Moi, le mauvais temps ne me dérangeait pas trop, vu que dès le lendemain de notre arrivée, le 25 décembre au matin, j’ai eu le cadeau dont je rêvais depuis des mois : la Jeuga XMP 345 avec le jeu DIABOLIX. Trop puissant... Le hic, c’est que dès que j’ai appuyé sur « on », Lucie est arrivée dans mon dos. – Tu me prêtes ta Jeuga, Hervé ? – Tu rêves ? Je viens à peine de commencer à jouer, j’ai 5876 Zorgs à buter ! (Les Zorgs sont des êtres hyper-maléfiques venus du fond des galaxies ennemies. Ils bondissent dans tous les sens et même quand on réussit à les cramer, ils peuvent renaître de leurs cendres selon le niveau où on est du jeu.) – Alleeeez...
– Joue avec ta radio ! – On capte rien, ici ! – T’as pas un livre à lire ? – J’en ai même deux ! Je te les prête si tu veux ! Et tu me passes la Jeuga à la place, OK ? Elle m’a bassiné comme ça toute la semaine. Je n’ai même pas pu aller au bout du premier monde de DIABOLIX. Finalement, le meilleur moment des vacances a été le voyage de retour. Dans l’avion, j’ai regardé un super-film : « Le retour du monstre gluant » et là, miracle, juste après le générique du début, Lucie a fini par se taire : elle s’était endormie...

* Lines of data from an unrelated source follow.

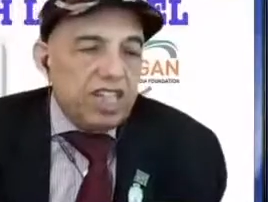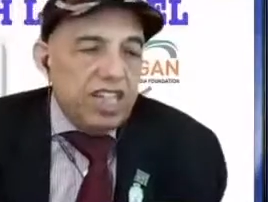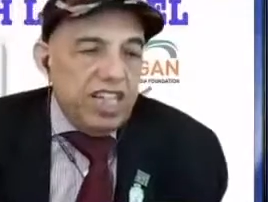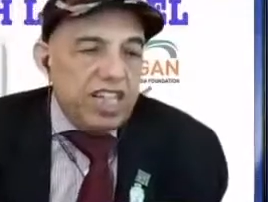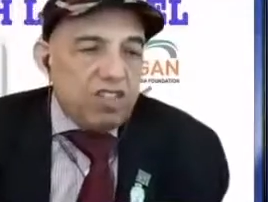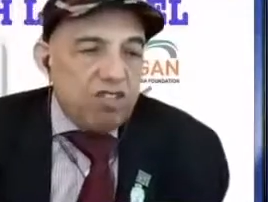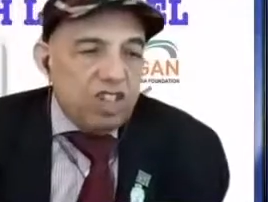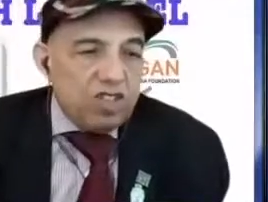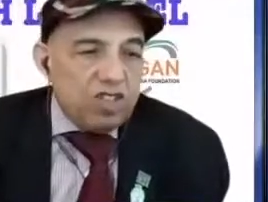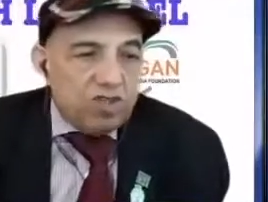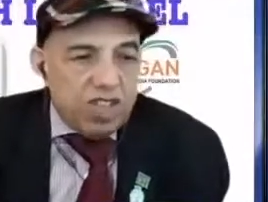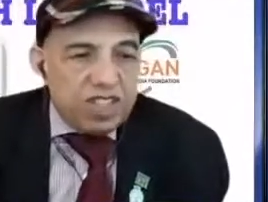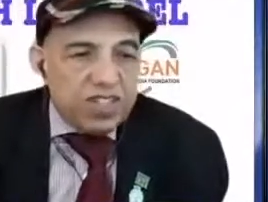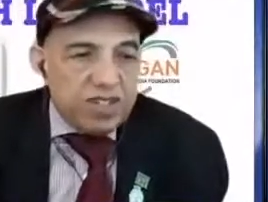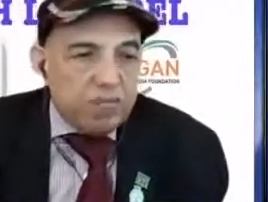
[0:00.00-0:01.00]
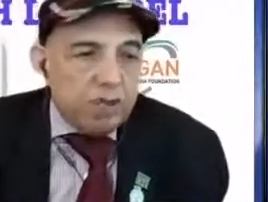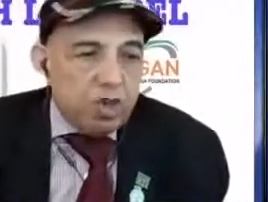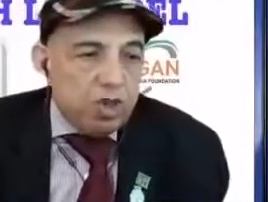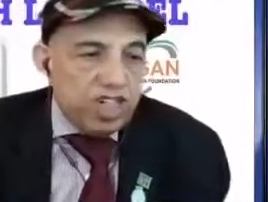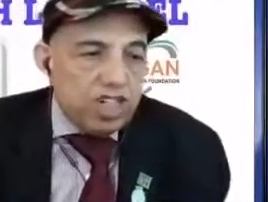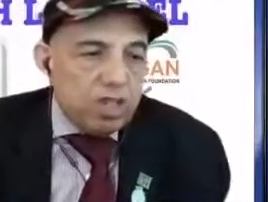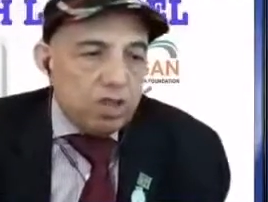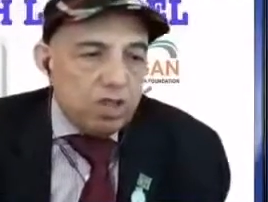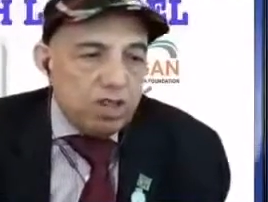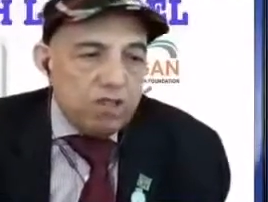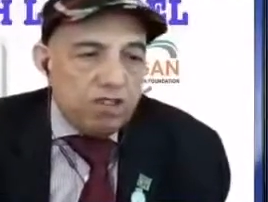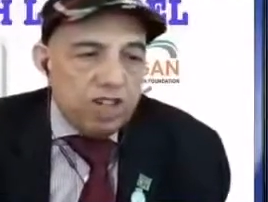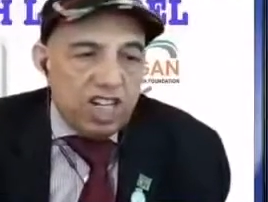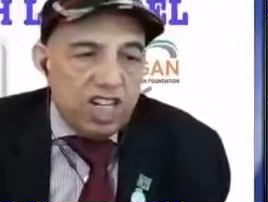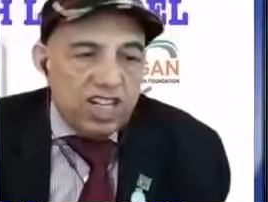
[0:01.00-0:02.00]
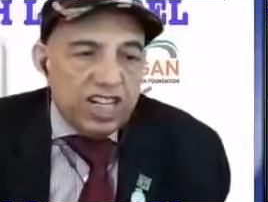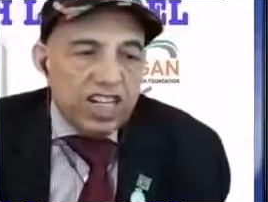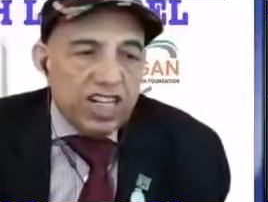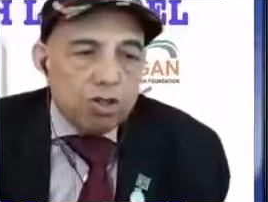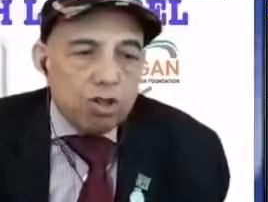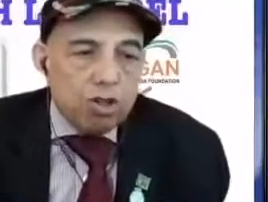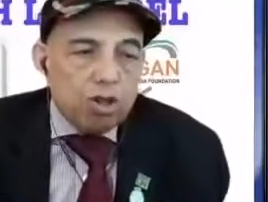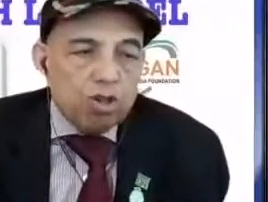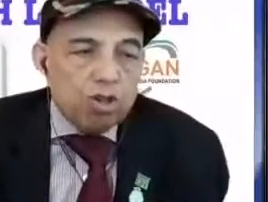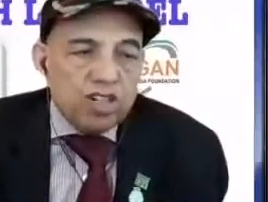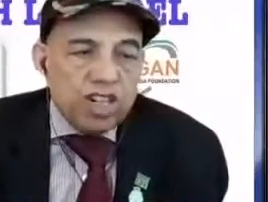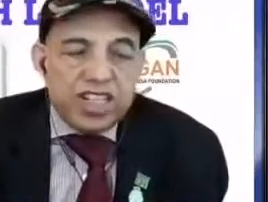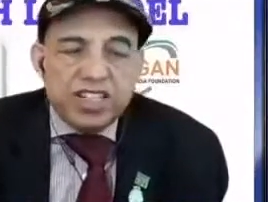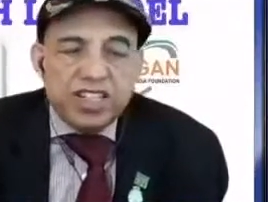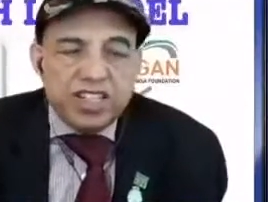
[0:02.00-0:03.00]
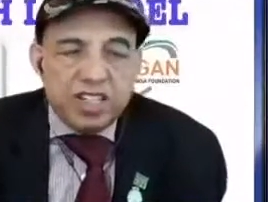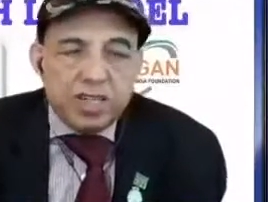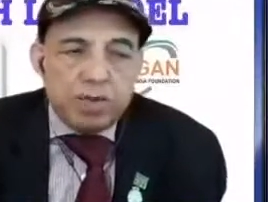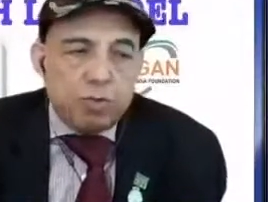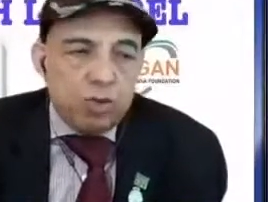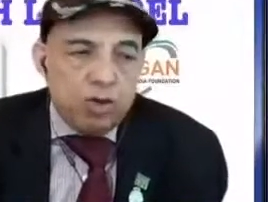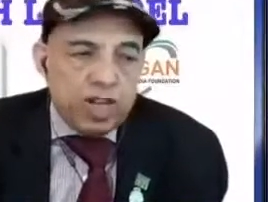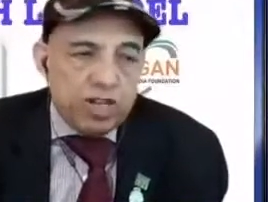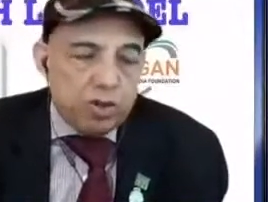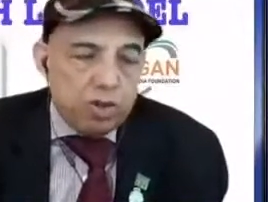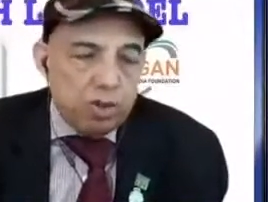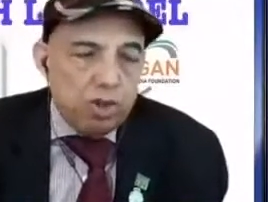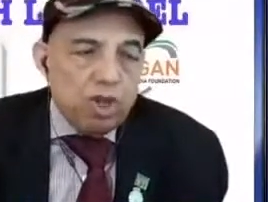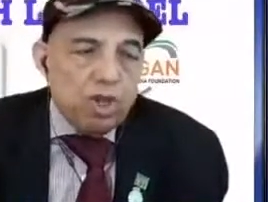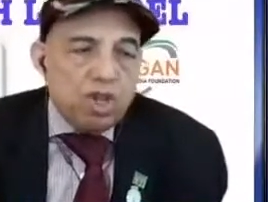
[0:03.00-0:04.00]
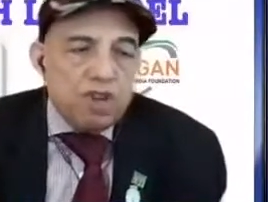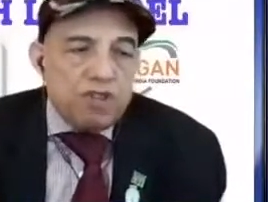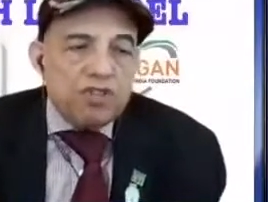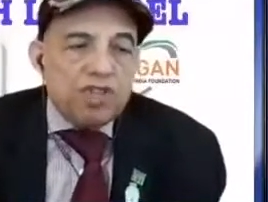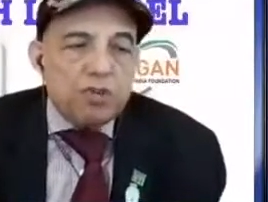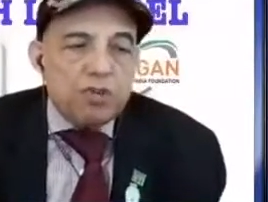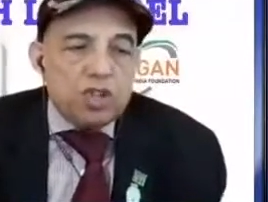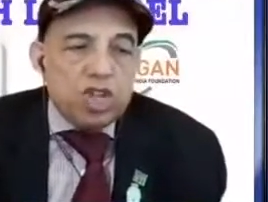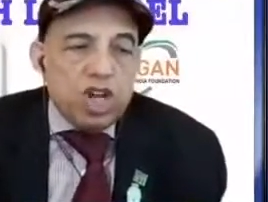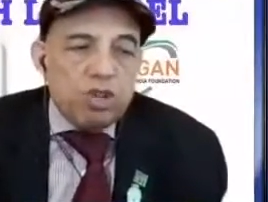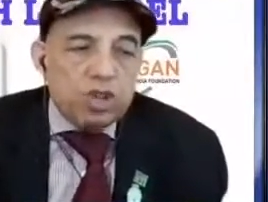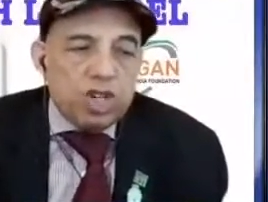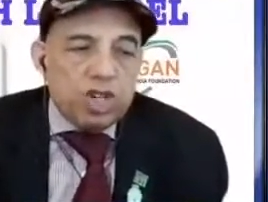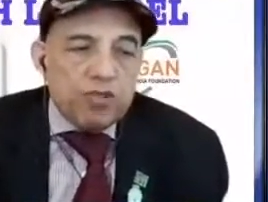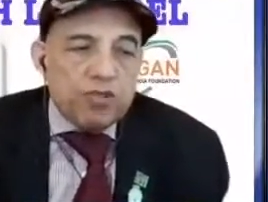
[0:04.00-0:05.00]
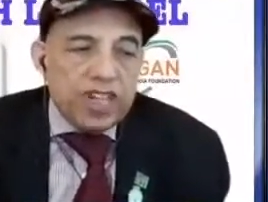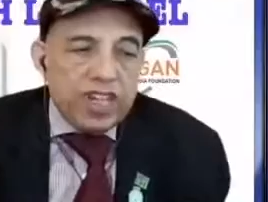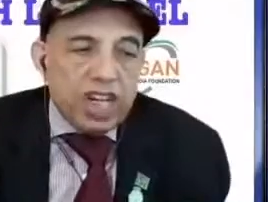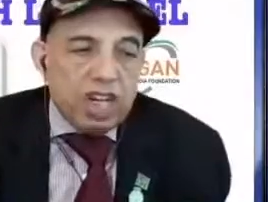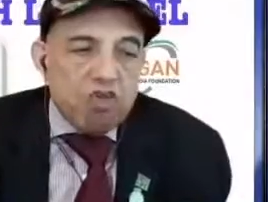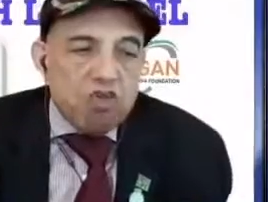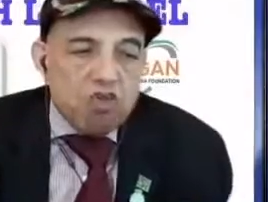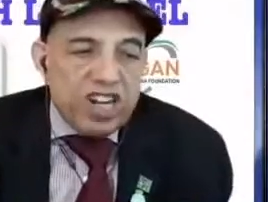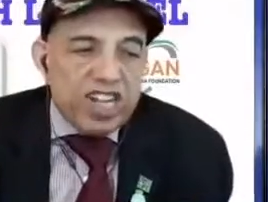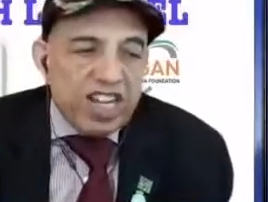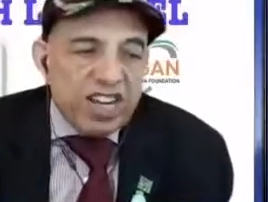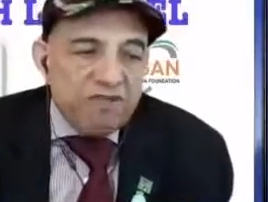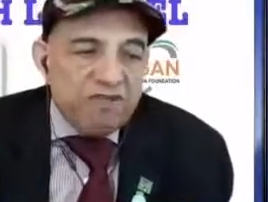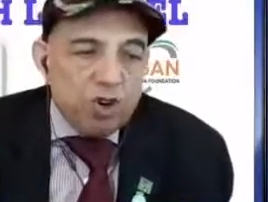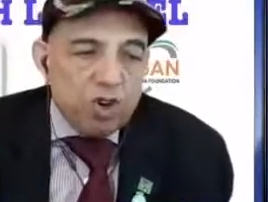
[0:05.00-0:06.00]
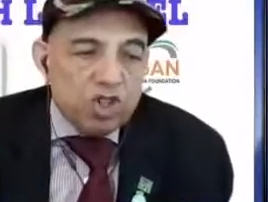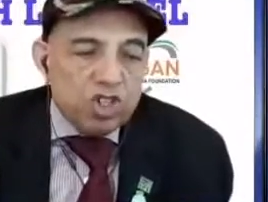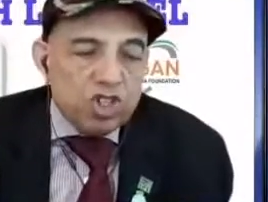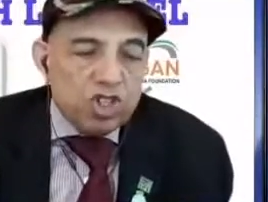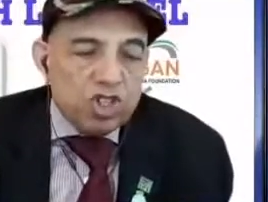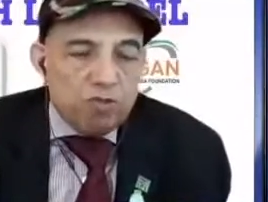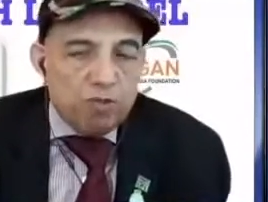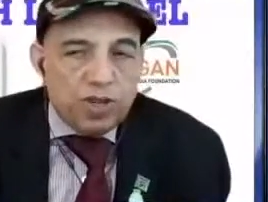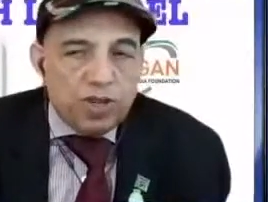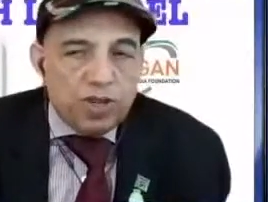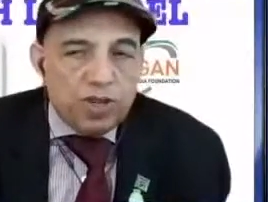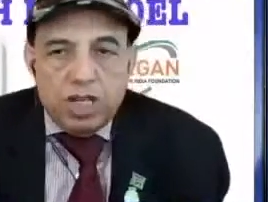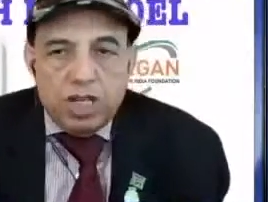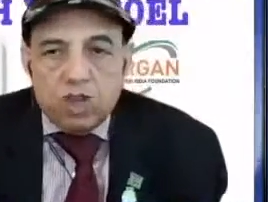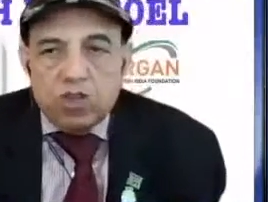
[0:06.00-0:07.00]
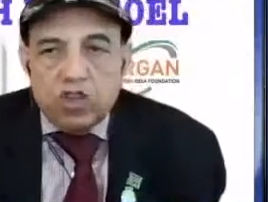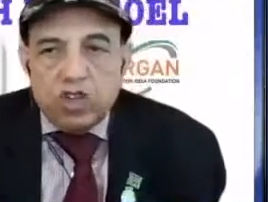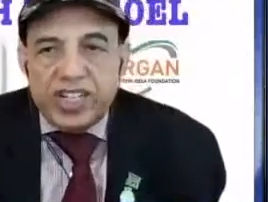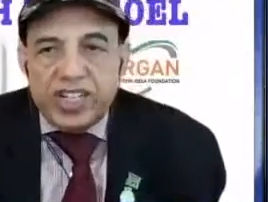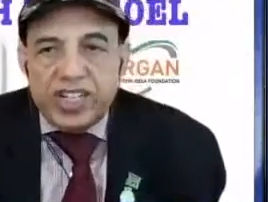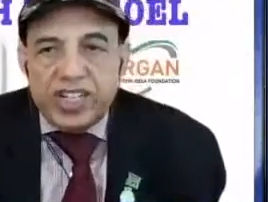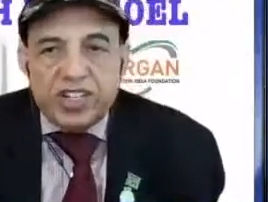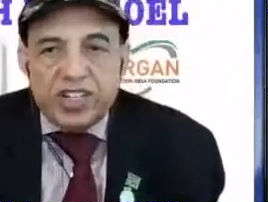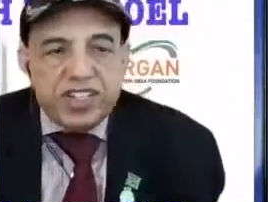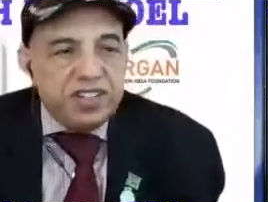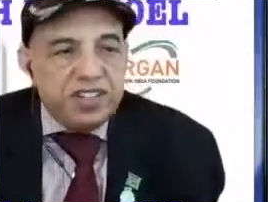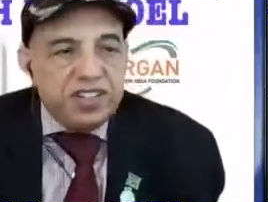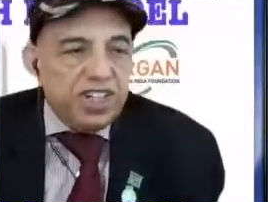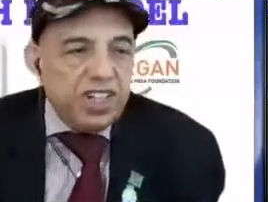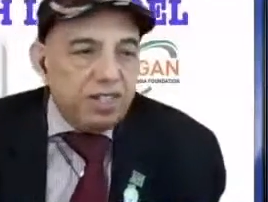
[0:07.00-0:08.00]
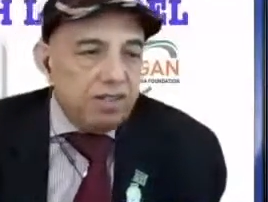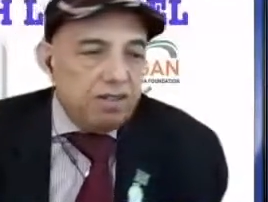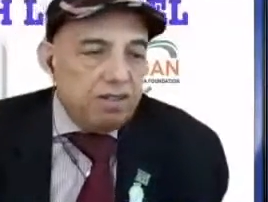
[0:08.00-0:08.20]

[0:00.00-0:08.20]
It was first reported to the World Health Organization from South Africa on 24th November 2021.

Chapitre 2 Valise surprise Dès qu’on est rentrés à la maison, ma soeur s’est jetée sur le téléphone pour appeler sa copine Marguerite : bla...bla...bla... Je me suis senti léger comme une plume, gai comme un pinson : enfin, j’allais avoir la PAIX... Dans ma chambre, tout était en ordre. Mes rollers attendaient sagement que je les emmène faire un tour et mon sac à dos de repartir avec moi... en classe (hélas). Sans plus attendre, je suis descendu chez Marcel. – Vous au moins vous avez nagé cette semaine ! j’ai lancé à Albert et Einstein, mes poissons
rouges, qui tournaient joyeusement en rond dans leur aquarium sur la table. Marcel avait bien géré : mes poissons avaient l’air en pleine forme. Dès que je suis remonté, maman m’a ordonné : – Hervé, tu défais ta valise tout seul ! Tu ranges tes affaires propres dans ton placard et tu mets ton linge sale dans le panier ! C’est en ouvrant ma valise que j’ai eu LE CHOC. Entre mes palmes et mon maillot, là où j’avais rangé ma Jeuga : elle n’était plus là ! Mais ce n’est pas le pire : à la place de ma Jeuga, il y avait un vieux bocal genre confitures, rempli d’un liquide bleuâtre où flottait... j’ai la nausée rien que d’y repenser : une grenouille pustuleuse, morte, qui me fixait de ses yeux globuleux. – Aaahhhh ! Je n’ai pas pu retenir un cri d’horreur. Papa a poussé la porte de ma chambre : – Qu’est-ce qui se passe ? J’ai vite refermé la valise. Mon père n’aime pas particulièrement la Jeuga, mais de là à lui avouer que mon cadeau de Noël, le plus cher que j’aie eu de ma vie, s’était volatilisé ! – Rien rien, je me suis juste un peu… euh… pincé ! j’ai bredouillé. – Tu cries comme ça pour un pinçon ? Tu dois être fatigué, Hervé. Tu devrais te reposer... – Oui oui, tu as raison papa, je vais faire la sieste... Je me suis jeté sur mon lit comme si je tombais de sommeil.